At 09:59 PM 2/9/99 +0000, Geoff Blake wrote:
>On Tue, 9 Feb 1999, Mark Phillips wrote:
>> I have come by an NCD HMXpro X terminal. I have established that it is
>> fully functional but that it is lacking the server side software.
>
>Pardon me, but isn't the X-terminal the server and will it not work with
>*any* X-client running on your Linux boxes. Of course, the X-term. may
>need loaded software, but my experience is that all X-terms, such as Tek.

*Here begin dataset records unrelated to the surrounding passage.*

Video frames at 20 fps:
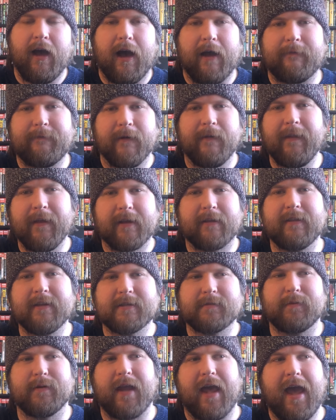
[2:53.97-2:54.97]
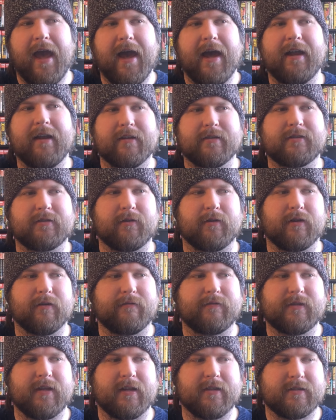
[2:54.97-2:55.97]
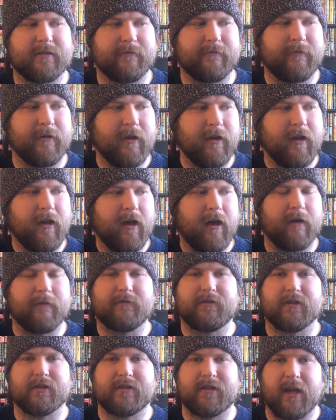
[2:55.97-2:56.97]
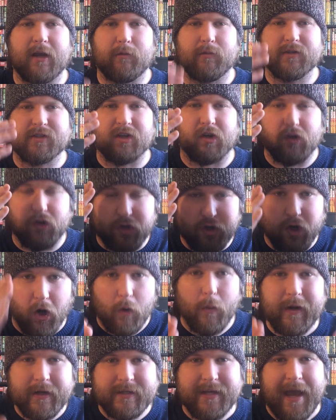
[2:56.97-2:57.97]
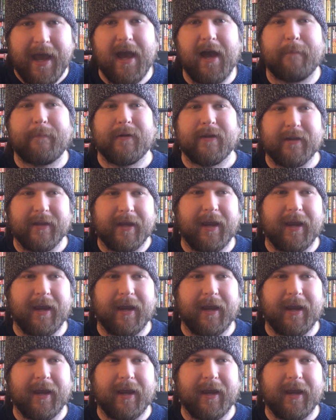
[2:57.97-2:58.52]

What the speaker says: I felt like this one had a sort of sense of just, it was going to happen.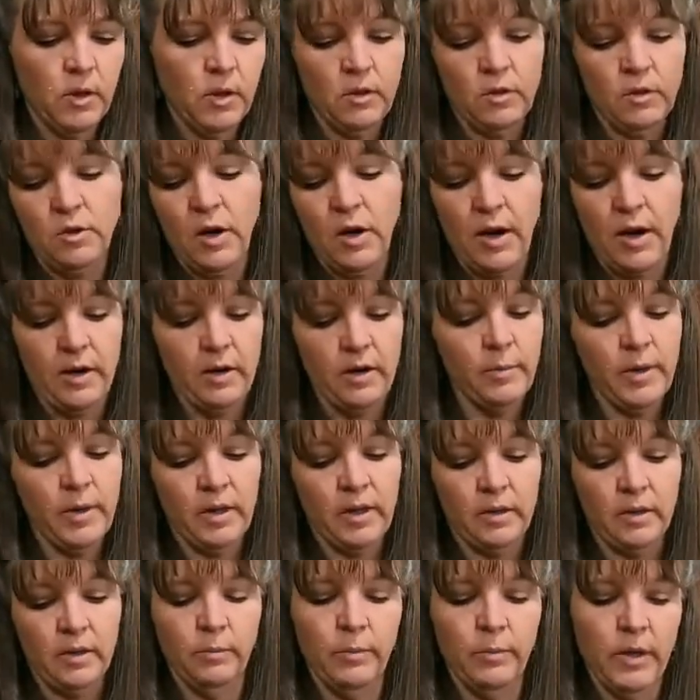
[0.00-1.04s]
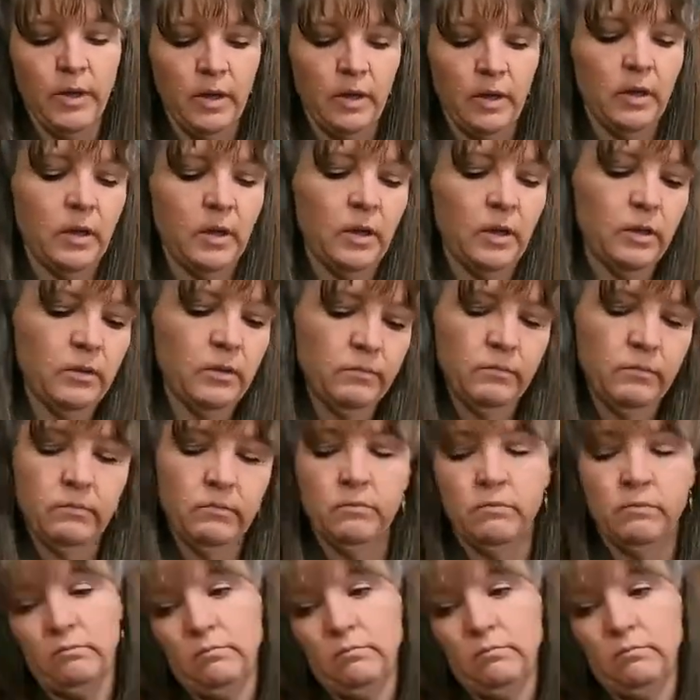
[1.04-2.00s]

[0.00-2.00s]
You can try to make them bigger.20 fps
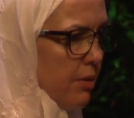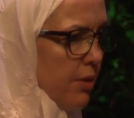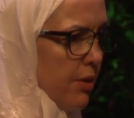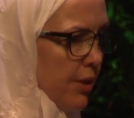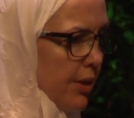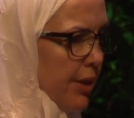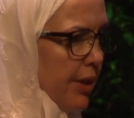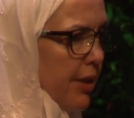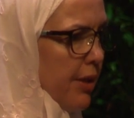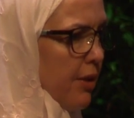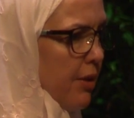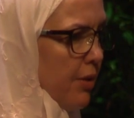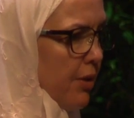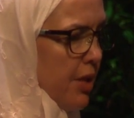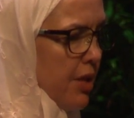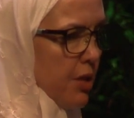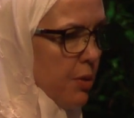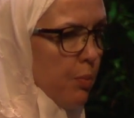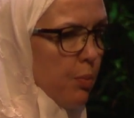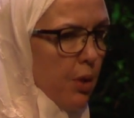to kill
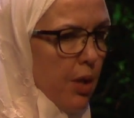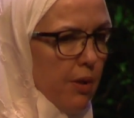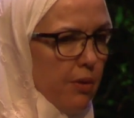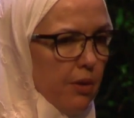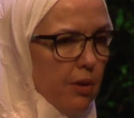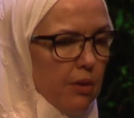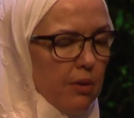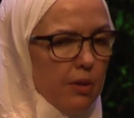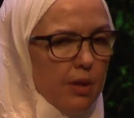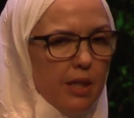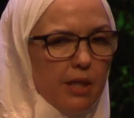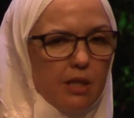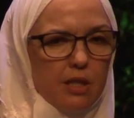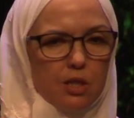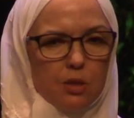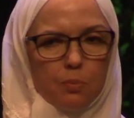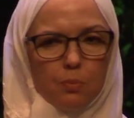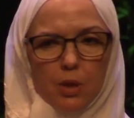his brother. And his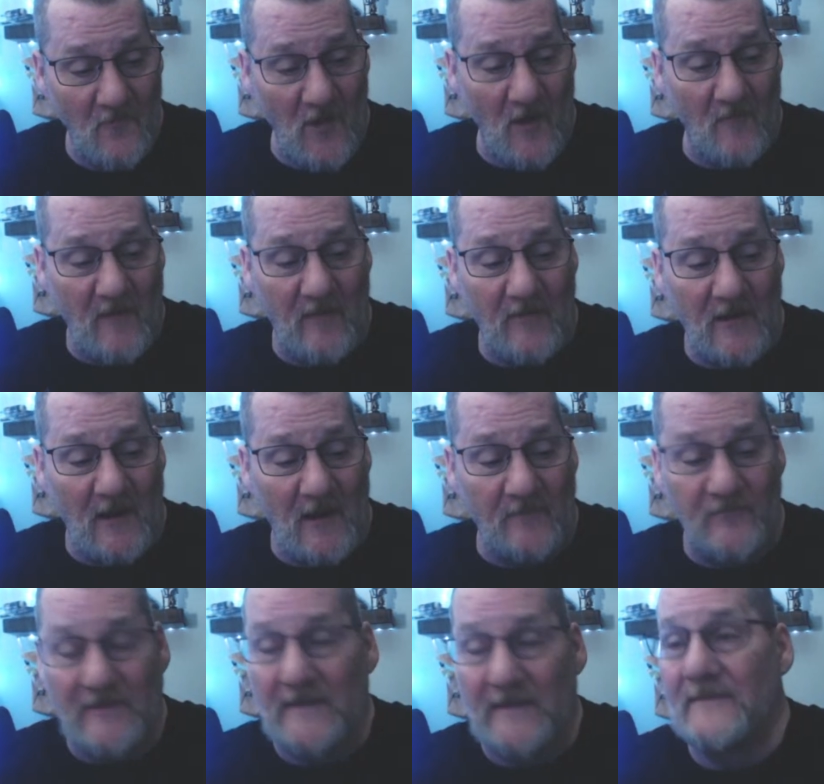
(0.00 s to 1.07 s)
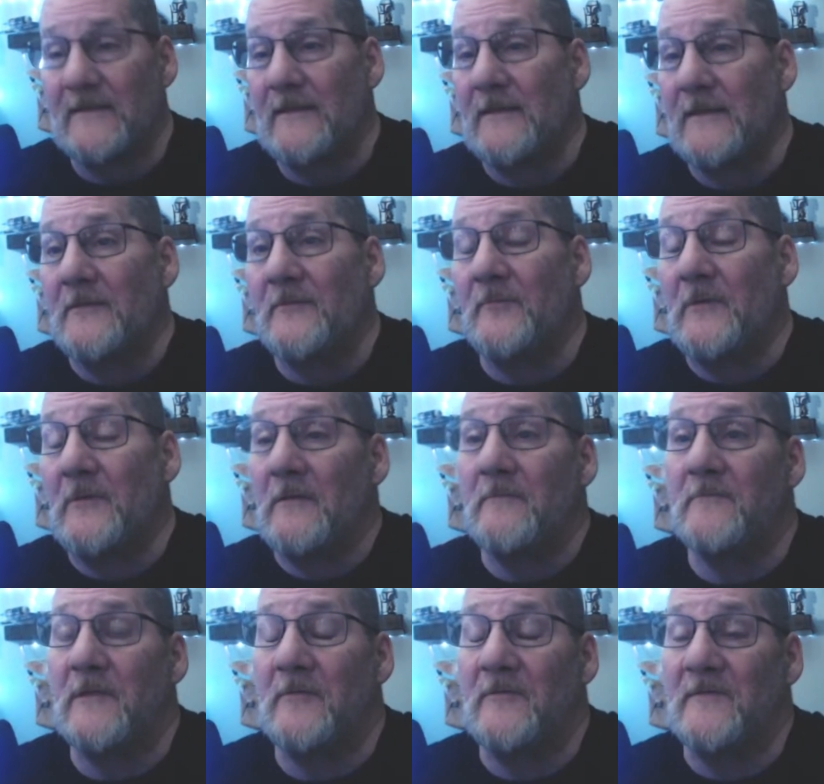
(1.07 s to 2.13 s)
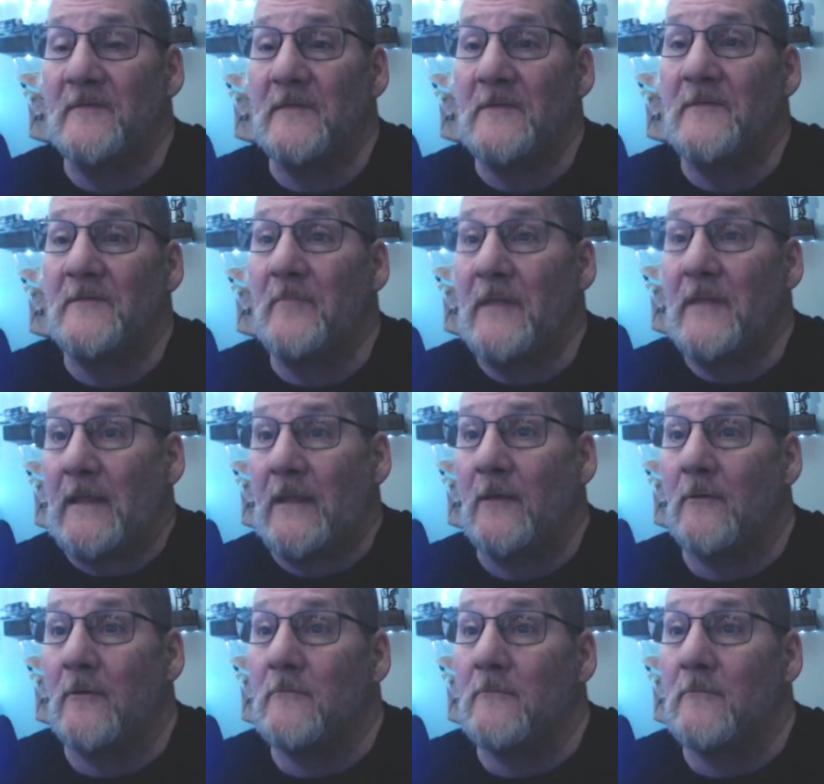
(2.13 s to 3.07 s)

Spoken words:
Well, maybe not the bee's knees, but he was at least a bee.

>etc. run from (E)PROM based firmware.
This is all hazy since it's been several years since I dealt with
these beasties, but I seem to remember it being something like this:
The X server software for an NCD X terminal generally resides on a
bootp host machine on the network. When the X terminal boots, it
requests its configuration file, which has a name that matches the
hexadecimal hardware address of the terminal's ethernet interface,
from the bootp server configured in the X terminal's firmware. This
file specifies various configuration details for the X terminal along
with the name and location of the X server software. The terminal
loads the server, configures it, and then runs. The terminal might
load the software using tftp, now that I think about it, but you get
the general idea.
This scheme allows the software for the various X terminals on a
heterogenous network to be maintained at a single location. If you
have 2000 X terminals, you don't have 2000 sets of (E)PROMs to
change or reprogram. It also allows you to customize each X terminal
to its environment simply by editing a text file and rebooting the
terminal; not all computers in a large enterprise are necessarily
going to be running the same version of X.